Heidegger decides to do a phenomenological investigation of humans in their average-everydayness which he calls 'Dasein' (translates as being there). The event of such existence is our 'Thrown-ness', no one is an autonomous individaul, free to choose their own way of existence. We belong to cultures and our behaviours derive from our social environment. Universal system do not account for different practices, thinking among various cultures. There can be no 'being there' if the world does not exist, Daisen and the world are the same. Rules for behaviours are all contingent elements of various cultures. Modes of existence are categorised by Heidegger as undifferentaited (does not question position in life), inauthentic (substitutes one type of life for another, anxiety, 'Fallen-ness') and the authentic mode of existence. That is, to take resposibility for the life you are living, realise that no-one is accountablefor it except you, you are a being-towards-death.

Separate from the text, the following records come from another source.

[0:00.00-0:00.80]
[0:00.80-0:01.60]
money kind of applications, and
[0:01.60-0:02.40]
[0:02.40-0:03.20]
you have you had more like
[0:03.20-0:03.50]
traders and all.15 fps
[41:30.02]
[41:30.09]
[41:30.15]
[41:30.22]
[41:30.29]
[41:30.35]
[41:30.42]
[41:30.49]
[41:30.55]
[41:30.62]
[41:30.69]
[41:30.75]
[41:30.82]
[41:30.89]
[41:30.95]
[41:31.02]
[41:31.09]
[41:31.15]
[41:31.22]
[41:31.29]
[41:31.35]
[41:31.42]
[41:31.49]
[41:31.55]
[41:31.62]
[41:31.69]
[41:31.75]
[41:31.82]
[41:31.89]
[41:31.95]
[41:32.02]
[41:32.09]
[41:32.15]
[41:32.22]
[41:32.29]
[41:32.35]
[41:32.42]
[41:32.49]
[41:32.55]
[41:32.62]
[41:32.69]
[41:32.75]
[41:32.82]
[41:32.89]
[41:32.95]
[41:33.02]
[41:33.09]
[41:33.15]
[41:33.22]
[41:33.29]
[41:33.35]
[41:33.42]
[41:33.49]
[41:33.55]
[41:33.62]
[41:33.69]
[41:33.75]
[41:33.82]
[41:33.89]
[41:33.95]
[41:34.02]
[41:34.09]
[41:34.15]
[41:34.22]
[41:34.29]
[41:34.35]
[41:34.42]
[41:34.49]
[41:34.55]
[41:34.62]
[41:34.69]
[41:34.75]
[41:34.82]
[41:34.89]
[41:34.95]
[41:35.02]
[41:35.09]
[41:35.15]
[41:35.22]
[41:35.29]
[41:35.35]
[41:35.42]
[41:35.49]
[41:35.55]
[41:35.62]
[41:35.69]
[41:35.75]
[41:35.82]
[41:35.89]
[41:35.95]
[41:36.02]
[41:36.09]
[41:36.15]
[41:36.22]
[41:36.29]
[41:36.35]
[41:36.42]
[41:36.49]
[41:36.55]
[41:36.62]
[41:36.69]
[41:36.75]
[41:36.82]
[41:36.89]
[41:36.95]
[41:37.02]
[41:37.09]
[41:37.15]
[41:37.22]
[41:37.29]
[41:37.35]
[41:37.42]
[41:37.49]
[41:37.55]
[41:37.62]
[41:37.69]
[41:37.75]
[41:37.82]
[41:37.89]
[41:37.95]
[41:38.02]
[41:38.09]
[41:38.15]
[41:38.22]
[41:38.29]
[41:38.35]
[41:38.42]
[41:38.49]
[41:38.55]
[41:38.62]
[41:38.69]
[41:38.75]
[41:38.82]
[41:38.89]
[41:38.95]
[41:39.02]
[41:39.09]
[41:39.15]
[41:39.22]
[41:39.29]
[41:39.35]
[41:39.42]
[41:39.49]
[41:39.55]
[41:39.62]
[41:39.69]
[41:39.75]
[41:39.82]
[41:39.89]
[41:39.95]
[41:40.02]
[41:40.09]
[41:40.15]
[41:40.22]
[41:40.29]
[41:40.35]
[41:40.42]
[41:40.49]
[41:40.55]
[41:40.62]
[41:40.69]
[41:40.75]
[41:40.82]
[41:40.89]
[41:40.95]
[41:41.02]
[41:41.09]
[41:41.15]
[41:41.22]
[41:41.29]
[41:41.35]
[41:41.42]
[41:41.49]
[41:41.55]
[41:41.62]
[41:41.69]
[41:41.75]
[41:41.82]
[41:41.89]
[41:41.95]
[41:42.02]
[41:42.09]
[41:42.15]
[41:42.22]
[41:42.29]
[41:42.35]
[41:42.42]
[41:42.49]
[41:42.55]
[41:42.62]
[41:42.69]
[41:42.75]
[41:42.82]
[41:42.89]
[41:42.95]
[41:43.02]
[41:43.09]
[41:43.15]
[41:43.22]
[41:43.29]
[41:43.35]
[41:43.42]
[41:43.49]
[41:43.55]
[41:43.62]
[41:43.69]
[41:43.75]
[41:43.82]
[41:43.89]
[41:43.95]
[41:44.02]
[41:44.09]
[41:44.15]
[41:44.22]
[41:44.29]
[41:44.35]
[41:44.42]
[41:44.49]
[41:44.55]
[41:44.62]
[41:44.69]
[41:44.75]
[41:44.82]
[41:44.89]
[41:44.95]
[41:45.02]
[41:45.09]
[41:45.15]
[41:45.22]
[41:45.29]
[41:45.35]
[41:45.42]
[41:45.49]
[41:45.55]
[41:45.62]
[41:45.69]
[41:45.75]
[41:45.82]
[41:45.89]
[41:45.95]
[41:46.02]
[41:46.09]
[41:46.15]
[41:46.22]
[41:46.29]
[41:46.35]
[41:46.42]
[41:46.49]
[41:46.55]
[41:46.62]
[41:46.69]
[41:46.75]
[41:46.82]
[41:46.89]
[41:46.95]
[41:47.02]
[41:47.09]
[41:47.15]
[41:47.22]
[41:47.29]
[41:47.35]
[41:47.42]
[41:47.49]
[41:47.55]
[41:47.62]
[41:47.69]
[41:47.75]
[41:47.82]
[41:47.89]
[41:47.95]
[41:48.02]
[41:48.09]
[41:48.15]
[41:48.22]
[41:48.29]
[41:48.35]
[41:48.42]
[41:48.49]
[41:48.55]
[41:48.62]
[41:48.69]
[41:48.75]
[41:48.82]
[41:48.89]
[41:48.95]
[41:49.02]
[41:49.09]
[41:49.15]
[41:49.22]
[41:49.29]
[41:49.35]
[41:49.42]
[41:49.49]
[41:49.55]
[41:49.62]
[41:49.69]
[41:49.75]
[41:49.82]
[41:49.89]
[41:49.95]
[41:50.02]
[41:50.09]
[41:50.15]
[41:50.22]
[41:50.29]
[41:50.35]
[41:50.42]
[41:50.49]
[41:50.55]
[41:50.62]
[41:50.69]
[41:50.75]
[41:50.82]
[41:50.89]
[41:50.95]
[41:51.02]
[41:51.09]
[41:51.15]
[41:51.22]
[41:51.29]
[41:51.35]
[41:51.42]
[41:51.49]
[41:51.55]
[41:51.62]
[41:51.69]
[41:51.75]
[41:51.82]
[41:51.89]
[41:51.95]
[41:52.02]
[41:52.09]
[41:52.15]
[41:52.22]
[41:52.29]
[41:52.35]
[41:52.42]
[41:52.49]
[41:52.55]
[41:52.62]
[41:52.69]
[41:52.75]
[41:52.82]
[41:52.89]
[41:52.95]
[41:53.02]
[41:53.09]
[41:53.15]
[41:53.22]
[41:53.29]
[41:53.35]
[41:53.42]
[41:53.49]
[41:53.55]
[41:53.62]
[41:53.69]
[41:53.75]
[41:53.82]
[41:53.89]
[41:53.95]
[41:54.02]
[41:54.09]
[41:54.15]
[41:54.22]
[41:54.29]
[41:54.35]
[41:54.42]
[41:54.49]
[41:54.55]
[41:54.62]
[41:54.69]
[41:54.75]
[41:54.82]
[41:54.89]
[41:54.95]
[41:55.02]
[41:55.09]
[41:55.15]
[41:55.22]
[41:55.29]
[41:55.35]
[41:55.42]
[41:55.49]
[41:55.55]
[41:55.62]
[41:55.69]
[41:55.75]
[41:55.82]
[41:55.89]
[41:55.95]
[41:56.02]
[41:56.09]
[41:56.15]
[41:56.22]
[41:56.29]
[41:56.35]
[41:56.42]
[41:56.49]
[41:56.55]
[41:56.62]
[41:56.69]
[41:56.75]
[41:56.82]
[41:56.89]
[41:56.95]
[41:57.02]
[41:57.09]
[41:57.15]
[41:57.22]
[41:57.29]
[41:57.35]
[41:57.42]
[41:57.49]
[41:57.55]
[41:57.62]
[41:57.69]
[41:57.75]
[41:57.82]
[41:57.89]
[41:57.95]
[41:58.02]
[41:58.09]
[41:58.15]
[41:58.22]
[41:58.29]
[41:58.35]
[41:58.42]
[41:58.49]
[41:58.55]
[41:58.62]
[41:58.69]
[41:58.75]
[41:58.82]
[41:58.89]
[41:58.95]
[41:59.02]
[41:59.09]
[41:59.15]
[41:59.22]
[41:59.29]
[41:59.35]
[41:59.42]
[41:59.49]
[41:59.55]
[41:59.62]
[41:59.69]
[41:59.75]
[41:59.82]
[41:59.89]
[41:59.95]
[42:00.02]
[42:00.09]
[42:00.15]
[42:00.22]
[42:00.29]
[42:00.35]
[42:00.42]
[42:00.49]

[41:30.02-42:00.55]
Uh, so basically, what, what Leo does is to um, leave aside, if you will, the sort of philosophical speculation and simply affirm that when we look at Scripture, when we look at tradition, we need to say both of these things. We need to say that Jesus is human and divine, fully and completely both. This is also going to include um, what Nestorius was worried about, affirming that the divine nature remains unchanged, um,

This recognition of meaninglessness has great consequences fo the individual. For Existentialists, we filter the world through language, in a manner similar to Kant's categories, which fosters a particular experience of the world. For Existentialists like Jean-Paul Sartre (1905-1980) 'existence preceeds essence', this is similar to Heidegger's insight that a person is first and foremost a product of the world. But for Sartre this means that humans have no 'pregiven nature'. While Heidegger thinks that the individual was merely a part of his environment. Satre draws an opposite conclusion, that the individual was an autonomous self. Heidegger thinks this is just another version of Descartes philosophy: a view which centres the world around the individual, he claims that his Daisen stands humble in relation to the world (which makes beings possible).

According to Heidegger it is incorrect to centre philosophy around one particular being and that this has caused the crisis of the modern world. Technology as a particular way of seeing the world and the entire world as 'stuff' for consumption. Heidergger's notion of 'Bestand' translates as 'stock' or 'standing reserve'. The abuses we commit against Nature arouse from this technological attitude and they derive from our self-centred world-view, the world exists to be used. Many of the world atrocities can be traced back to this supposedly harmless philosophy that we are individuals providing reference for the world.

Only by realising that humanity is one being among many and merely part of an all-encompassing Being ca we begin to live in harmony with the rest of the world. But technology keeps us from recognising Being. when we see the world with the lens of technology, we preclude the possibility of recognising the splendor of the world, of Being. How do we attaing such relationship with the world? How do we attain an attitude that is not technological? By recognising ourselves as Daisen and not the 'thinking thing'. We are all in a position to realise that certain social practices contrubute or not to that relationship. Language is a central preoccupation of Heidegger, specially Geeek. He criticiese the impoverishment of language when it should be the 'House of the Being', the living memory of our existence.

(my note: Heidegger's discourse seems very fruitful for an 'ecological' interpretation the world, and it can be used as argument to put restrains in the development of poor countries. The conservation of the Daisen can be used as an instrument of power, a reason to force developing countries to produce, for example, clean and expensive energy.)